Paper-Jam Pearls and the Communal Coffee-Pot

Workspaces can foster the casual interactions which encourage collaboration if they provide for three factors: Proximity, Privacy and Permission.

July-August’s Harvard Business Review is devoted to collaboration and includes an article by Anne-Laure Fayard and John Weeks, entitled Who Moved My Cube, which explores these factors.  There are sufficient examples of unintended consequences to suggest that – while it is all too easy to stymie collaboration – actually encouraging it is next to impossible.  Luckily, the authors provide their Proximity / Privacy / Permission framework with examples of how it can work in both the physical and online realms.
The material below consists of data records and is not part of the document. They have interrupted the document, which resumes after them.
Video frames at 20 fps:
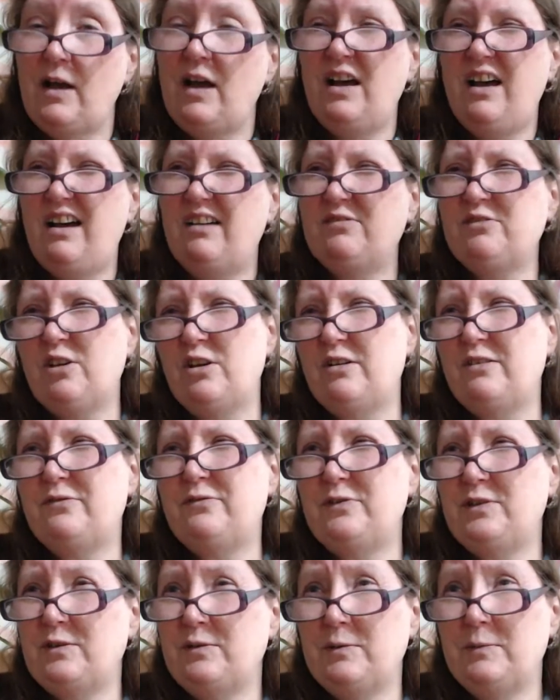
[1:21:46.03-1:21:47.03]
I've got a
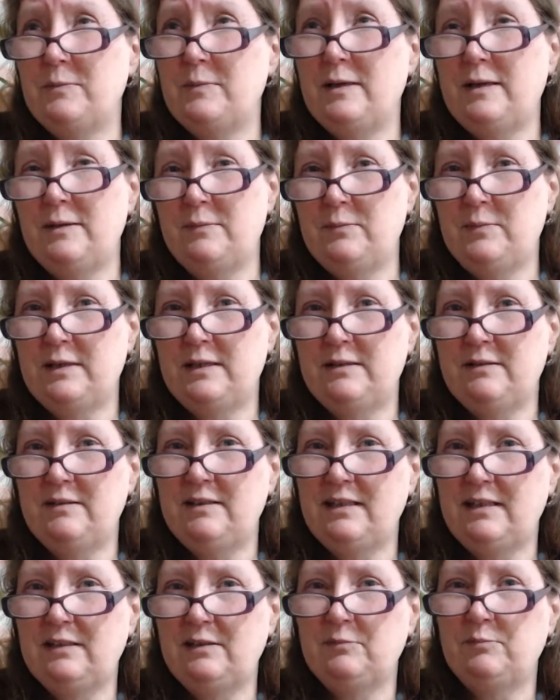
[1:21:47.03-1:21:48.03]
few in my
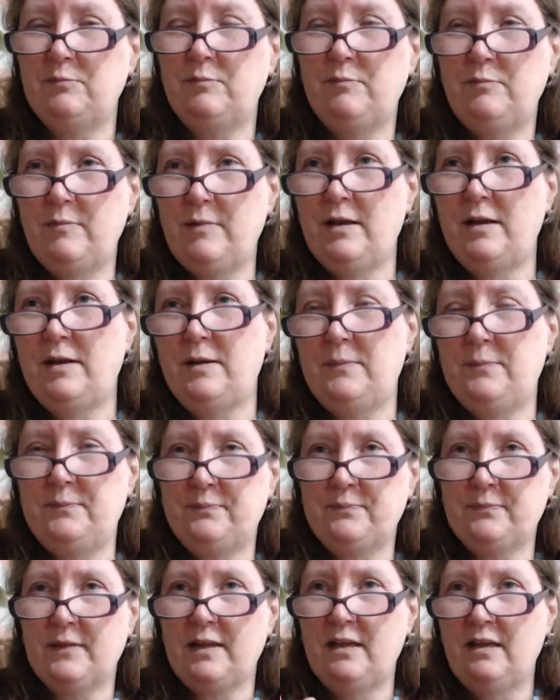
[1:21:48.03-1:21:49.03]
little
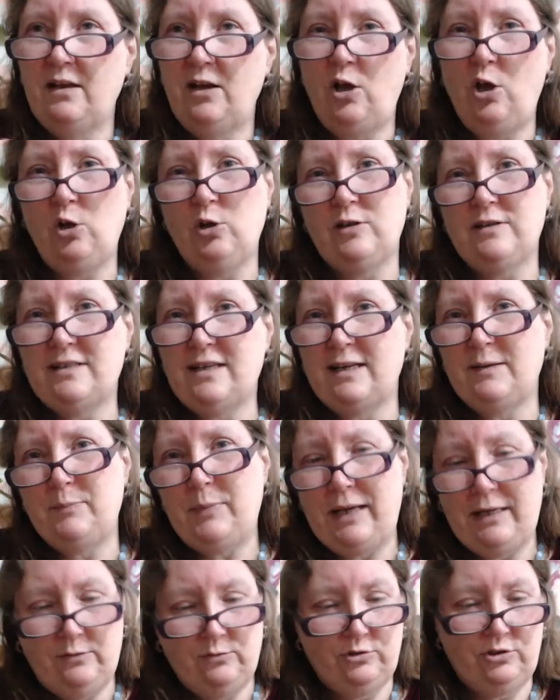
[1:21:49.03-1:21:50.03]
holiday
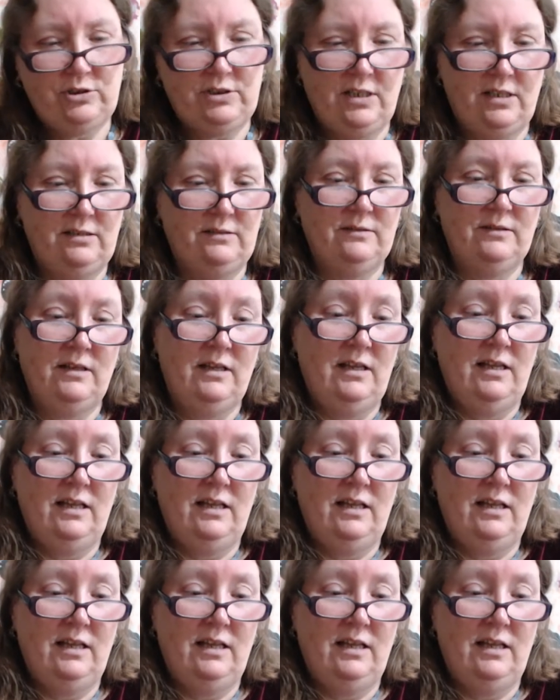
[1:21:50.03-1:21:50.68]
pouch, though.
The physical environment is important of course – and in ways which may not be intuitively obvious such as the need to create alcoves and the like to allow for privacy.  However, a bigger factor is human psychology: enabling preference, signalling permission and creating reasons for casual interaction.
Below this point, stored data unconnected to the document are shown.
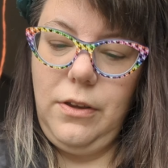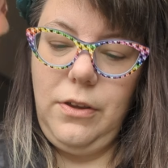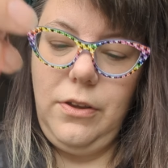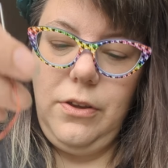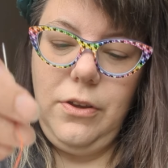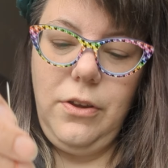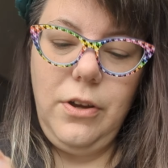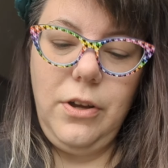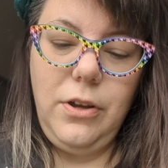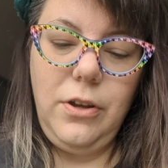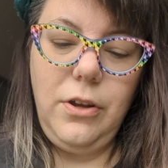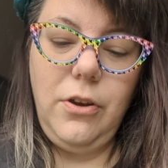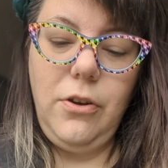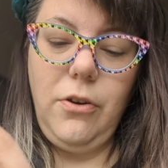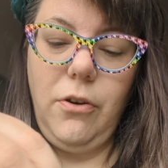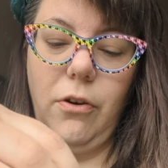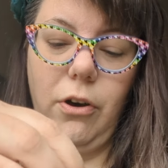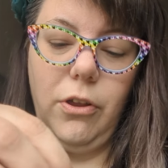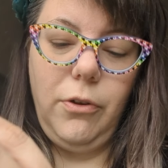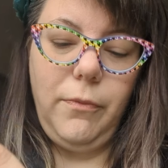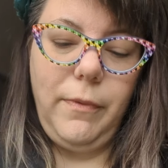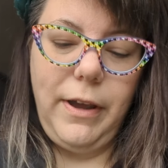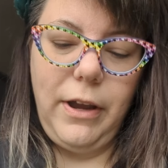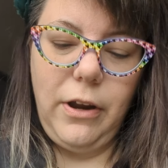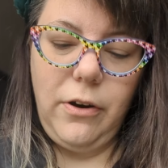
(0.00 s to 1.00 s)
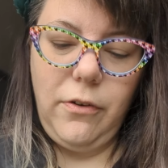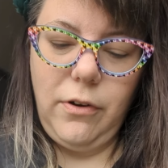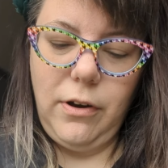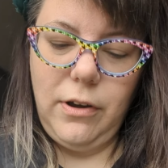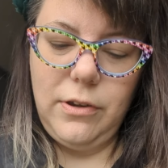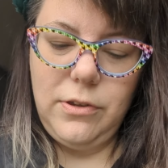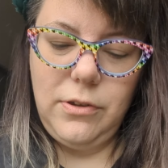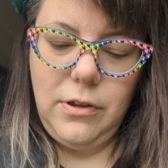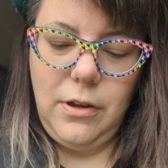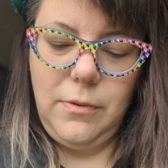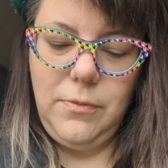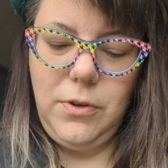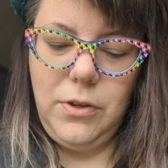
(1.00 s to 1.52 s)
you can go all the way across.
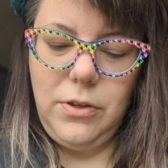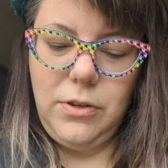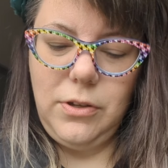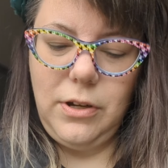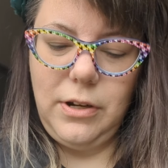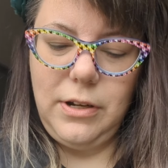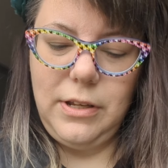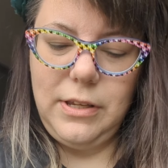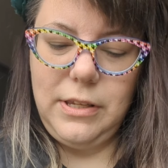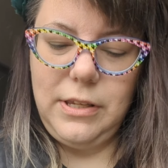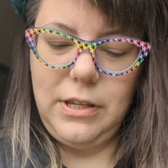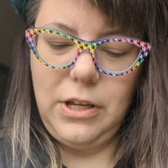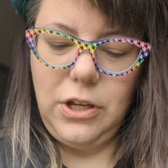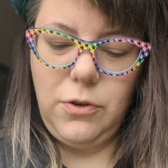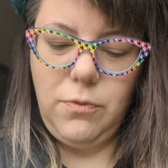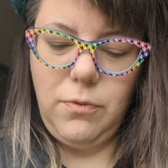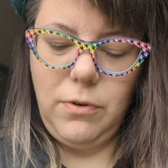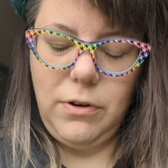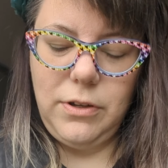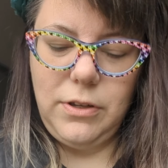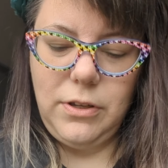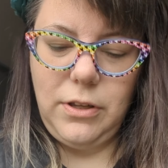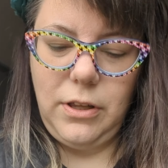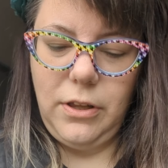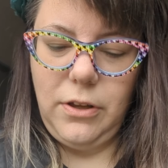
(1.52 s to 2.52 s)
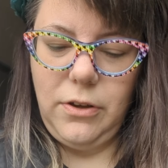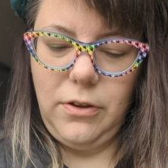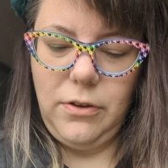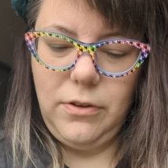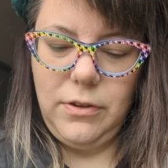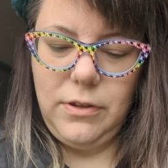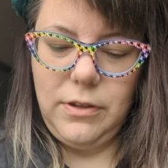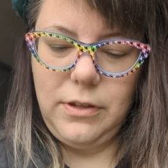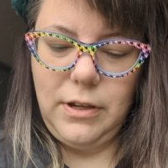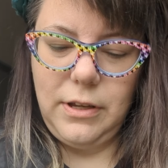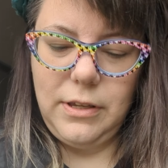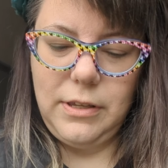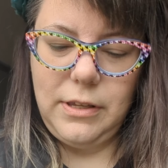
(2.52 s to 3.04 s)
So I'm just going to stitch where it's
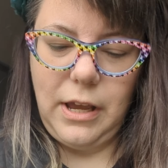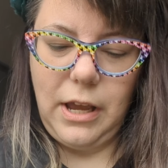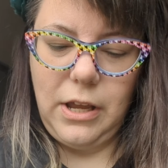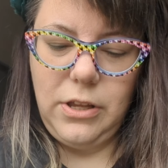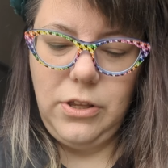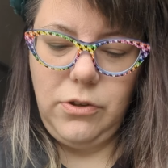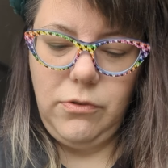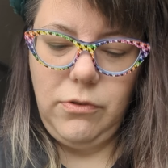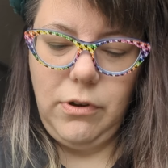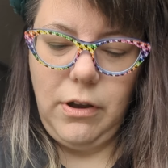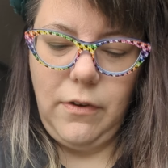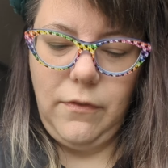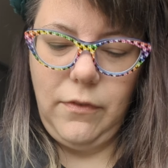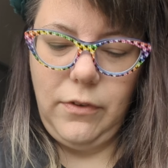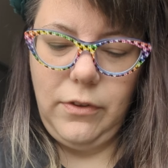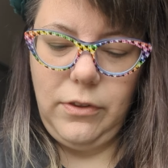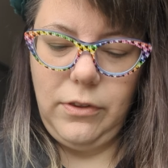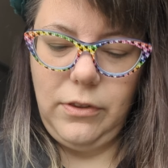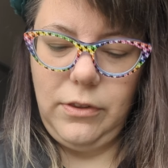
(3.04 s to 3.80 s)
closed because I do have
A fantastic finding – which we all will recognise – is the value of photocopiers in promoting interaction.  Queues, paper-jams and arcane knowledge of the black (or coloured) arts of toner cartridge replacement all encourage casual interaction and potential collaboration: the zen of Xerox. 

Similarly, beware the coffee machine.  The head of a lab at NYU’s Polytechnic Institute, recognising the importance of the coffee break sought to improve interaction by replacing the communal coffee pot with an upmarket single-serve machine.  However, by removing the dynamic of clustering around a fresh pot of coffee, his investment had the opposite effect.

There is some sort of message here about the danger inherent in a flawless, faultless life.  Without the grit of a paper-jam or an empty coffee pot, we can’t expect to encourage the pearls of innovation.